Le indagini, iniziate qualche mese addietro dal Comando stazione dei carabinieri, coordinato dal maresciallo Stanislao Porchia, avevano visto emettere – a quanto pare dopo una denuncia – un’informativa alla magistratura. In seguito, proprio per verificare lo stato delle cose, c’era stato un sopralluogo da parte dell’Arpacal, l’Agenzia regionale per la protezione dell’ambiente, presenti i tecnici comunali e gli amministratori. Nel frattempo, le indagini sono proseguite e, dopo la verifica che quanto denunciato era corrispondente al vero, hanno portato alla firma del decreto di sequestro da parte del sostituto procuratore Salvatore Casciaro.
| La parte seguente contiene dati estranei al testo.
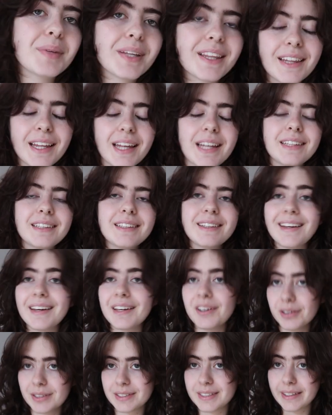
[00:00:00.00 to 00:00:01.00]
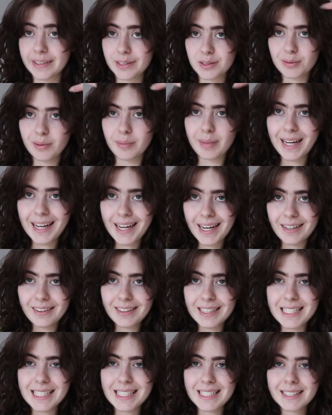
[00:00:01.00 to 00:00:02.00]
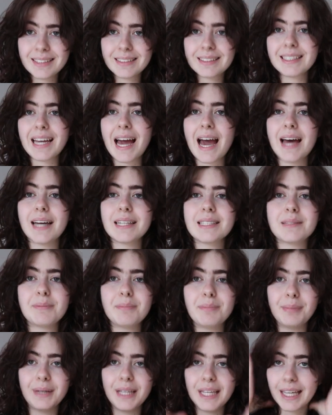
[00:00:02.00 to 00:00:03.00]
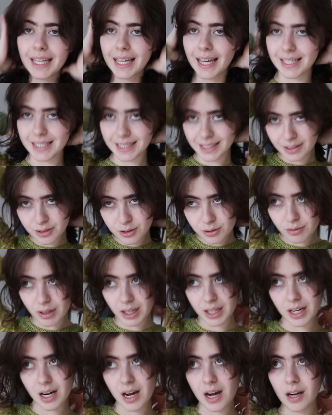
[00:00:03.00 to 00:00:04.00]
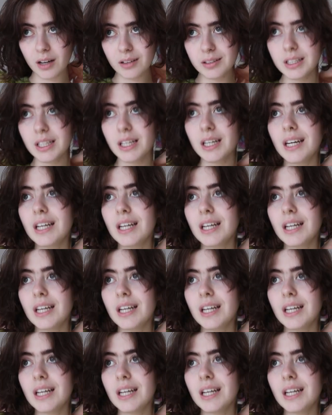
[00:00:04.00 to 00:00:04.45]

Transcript: But then like on days where my hair isn't as big as it is right now,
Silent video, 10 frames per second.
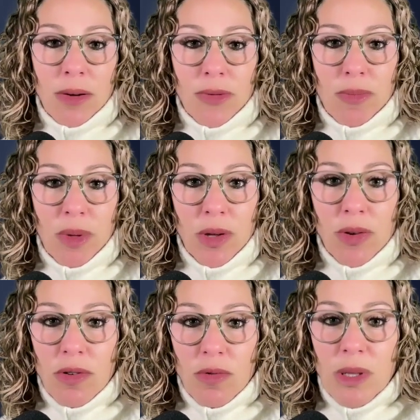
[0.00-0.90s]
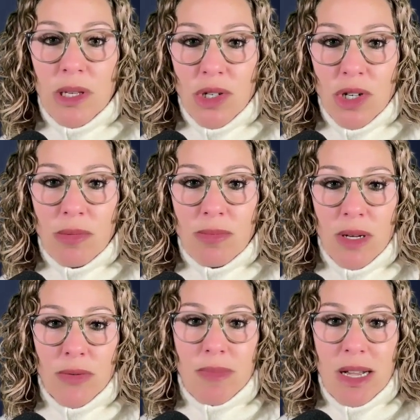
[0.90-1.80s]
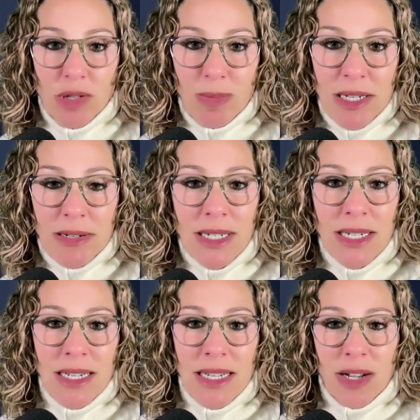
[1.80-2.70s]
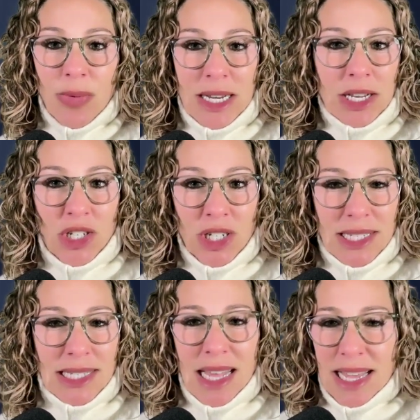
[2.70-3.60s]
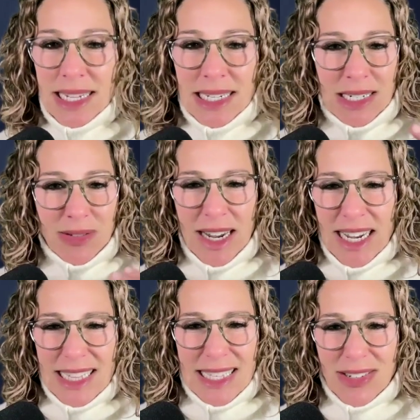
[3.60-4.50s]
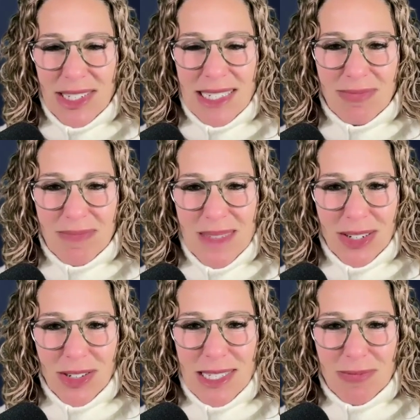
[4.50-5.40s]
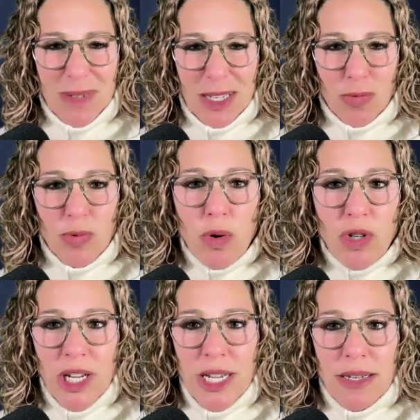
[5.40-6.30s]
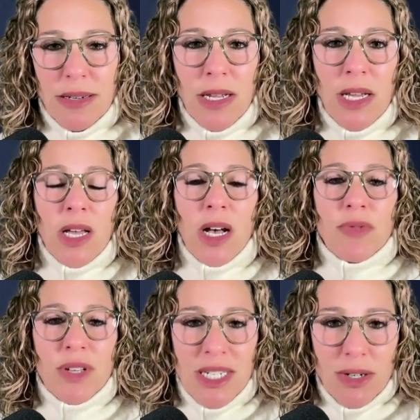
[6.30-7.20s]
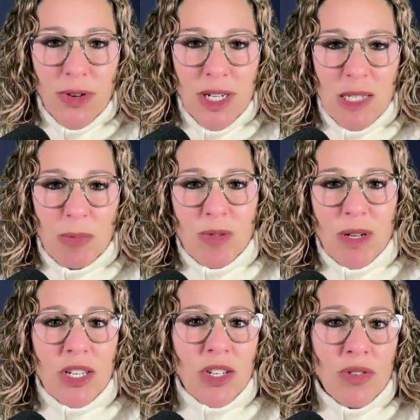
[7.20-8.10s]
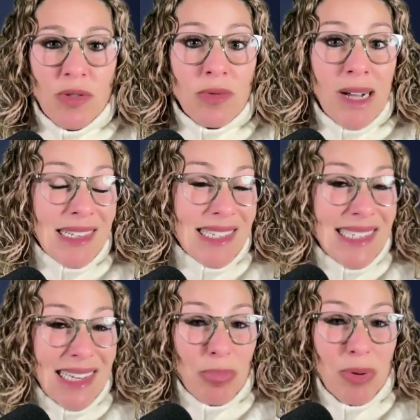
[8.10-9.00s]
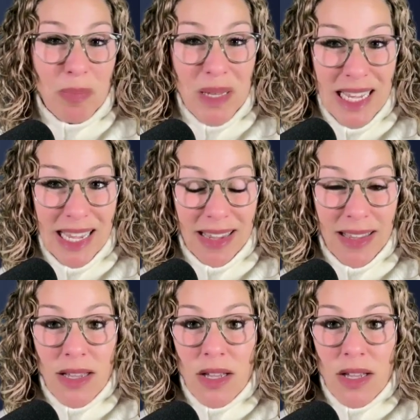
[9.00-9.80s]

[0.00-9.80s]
are familiar with the term of enmeshment when it's just like, right, there's an erosion of the difference between you as a separate being.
L’atto di sequestro è stato notificato nelle mani dell’attuale vicesindaco; i sigilli sono scattati nell’unico depuratore che serve l’abitato roggianese, tramite il cartello indicante il provvedimento (ai sensi dell’art. 137 Legge 152/2006 e dell’art. 253 e seguenti del codice di procedura penale). A riguardo dello stesso depuratore, è vero che negli ultimi anni è sempre stato “croce e delizia” anche per l’odore a volte nauseante che arrivava nei caseggiati limitrofi all’abitato. Ma è altrettanto vero che non più tardi di qualche anno addietro era stata portata a termine una gara d’appalto per la sua ristrutturazione, aggiudicata a un’impresa di Montalto Uffugo che ne ha eseguito i lavori.